Au-delà du caractère protocolaire, la cérémonie a surtout mis en évidence la volonté de plusieurs secteurs gouvernemental, diplomatique, politique, économique et social de construire un consensus minimal autour de la sortie de crise. Dans un contexte marqué par l’instabilité et l’insécurité, ce Pacte se veut un cadre d’engagement commun pour rétablir l’ordre constitutionnel.
Fruit de plusieurs jours de consultations, le document acte une convergence entre des acteurs parfois opposés sur la gestion de la transition. Les signataires s’engagent à soutenir un processus électoral jugé crédible et transparent, tout en contribuant au renforcement de la sécurité publique.
Dans son discours, le chef du gouvernement a insisté sur la portée historique de l’initiative, appelant à dépasser les intérêts partisans pour privilégier l’intérêt national. Il a présenté le Pacte comme un choix de responsabilité face aux défis structurels que traverse le pays.
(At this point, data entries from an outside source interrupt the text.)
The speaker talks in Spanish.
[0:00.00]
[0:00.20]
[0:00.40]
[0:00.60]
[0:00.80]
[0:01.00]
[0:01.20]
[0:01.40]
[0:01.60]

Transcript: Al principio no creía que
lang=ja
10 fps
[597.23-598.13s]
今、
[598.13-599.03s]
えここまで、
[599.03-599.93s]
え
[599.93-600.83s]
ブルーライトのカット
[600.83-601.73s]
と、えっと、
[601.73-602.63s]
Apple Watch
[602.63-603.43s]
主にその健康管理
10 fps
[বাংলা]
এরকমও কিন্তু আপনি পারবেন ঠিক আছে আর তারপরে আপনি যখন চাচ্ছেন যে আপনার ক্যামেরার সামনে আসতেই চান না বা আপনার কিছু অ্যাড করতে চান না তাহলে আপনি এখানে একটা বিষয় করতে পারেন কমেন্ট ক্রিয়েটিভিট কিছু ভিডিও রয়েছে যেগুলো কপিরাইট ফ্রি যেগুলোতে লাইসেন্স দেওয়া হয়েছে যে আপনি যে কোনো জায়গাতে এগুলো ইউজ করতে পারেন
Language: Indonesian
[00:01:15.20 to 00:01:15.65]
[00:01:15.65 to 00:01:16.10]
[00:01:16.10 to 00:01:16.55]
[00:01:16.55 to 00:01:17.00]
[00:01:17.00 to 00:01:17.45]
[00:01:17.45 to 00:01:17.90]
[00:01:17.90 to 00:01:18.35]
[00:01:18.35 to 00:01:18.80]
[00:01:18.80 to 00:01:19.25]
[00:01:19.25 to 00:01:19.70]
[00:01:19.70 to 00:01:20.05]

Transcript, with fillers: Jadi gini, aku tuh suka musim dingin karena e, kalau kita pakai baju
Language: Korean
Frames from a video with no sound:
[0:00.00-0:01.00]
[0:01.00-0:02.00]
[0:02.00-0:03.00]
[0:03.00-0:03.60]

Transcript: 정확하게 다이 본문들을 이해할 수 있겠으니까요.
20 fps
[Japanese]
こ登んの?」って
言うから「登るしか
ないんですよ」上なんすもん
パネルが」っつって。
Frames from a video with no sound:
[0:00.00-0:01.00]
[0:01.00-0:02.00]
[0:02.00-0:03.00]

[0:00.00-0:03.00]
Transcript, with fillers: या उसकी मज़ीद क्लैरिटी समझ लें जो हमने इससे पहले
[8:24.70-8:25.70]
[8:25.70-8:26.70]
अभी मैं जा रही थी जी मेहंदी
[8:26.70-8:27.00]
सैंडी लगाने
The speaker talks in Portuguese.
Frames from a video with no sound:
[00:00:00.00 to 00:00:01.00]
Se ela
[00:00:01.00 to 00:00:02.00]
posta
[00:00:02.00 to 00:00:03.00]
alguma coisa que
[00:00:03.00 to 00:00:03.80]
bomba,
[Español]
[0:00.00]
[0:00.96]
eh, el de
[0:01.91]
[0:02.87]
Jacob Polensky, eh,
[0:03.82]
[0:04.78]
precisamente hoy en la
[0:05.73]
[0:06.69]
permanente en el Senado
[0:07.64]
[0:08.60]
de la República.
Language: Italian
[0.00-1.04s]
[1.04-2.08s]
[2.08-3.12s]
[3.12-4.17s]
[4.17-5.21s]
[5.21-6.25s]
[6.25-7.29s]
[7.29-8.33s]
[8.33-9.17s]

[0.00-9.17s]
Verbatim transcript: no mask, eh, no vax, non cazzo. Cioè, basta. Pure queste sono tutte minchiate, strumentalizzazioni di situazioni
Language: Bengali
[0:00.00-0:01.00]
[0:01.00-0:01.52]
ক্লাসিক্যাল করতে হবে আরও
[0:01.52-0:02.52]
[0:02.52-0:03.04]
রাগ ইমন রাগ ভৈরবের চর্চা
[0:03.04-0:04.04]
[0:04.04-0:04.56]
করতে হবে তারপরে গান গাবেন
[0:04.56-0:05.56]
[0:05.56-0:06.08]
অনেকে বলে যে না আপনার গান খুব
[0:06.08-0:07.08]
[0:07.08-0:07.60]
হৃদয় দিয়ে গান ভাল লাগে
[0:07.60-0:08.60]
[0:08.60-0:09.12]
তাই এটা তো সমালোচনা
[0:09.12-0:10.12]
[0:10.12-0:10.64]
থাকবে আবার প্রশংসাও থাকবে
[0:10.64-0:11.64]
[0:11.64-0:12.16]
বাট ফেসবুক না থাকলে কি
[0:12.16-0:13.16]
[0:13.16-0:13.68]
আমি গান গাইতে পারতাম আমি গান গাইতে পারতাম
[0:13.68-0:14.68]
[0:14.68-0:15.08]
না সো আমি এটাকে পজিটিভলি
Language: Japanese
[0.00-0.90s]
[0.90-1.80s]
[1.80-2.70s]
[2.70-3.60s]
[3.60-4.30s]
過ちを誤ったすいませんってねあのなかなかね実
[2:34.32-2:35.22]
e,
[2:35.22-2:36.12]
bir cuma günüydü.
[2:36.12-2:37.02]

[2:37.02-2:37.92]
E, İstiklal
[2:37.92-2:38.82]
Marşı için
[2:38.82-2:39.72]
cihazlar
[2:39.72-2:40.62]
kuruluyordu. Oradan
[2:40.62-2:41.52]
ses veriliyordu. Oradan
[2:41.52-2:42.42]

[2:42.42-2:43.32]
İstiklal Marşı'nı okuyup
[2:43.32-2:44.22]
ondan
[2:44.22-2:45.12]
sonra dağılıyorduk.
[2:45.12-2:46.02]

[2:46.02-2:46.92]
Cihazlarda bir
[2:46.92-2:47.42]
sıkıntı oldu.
Le Pacte repose sur cinq priorités : renforcer la sécurité publique, consolider les institutions, garantir la transparence électorale, impliquer la jeunesse et relancer l’économie. Ces axes doivent encadrer une transition stable et crédible.
Si la signature du Pacte marque un signal politique fort, sa mise en œuvre effective constituera le véritable test. La capacité des acteurs à respecter leurs engagements, à maintenir le dialogue et à garantir des conditions minimales de sécurité sera déterminante pour restaurer la confiance des citoyens et de la communauté internationale.
À travers ce Pacte, les autorités cherchent à transformer une transition fragile en processus structuré, avec en ligne de mire l’organisation d’élections libres et la stabilisation durable du pays.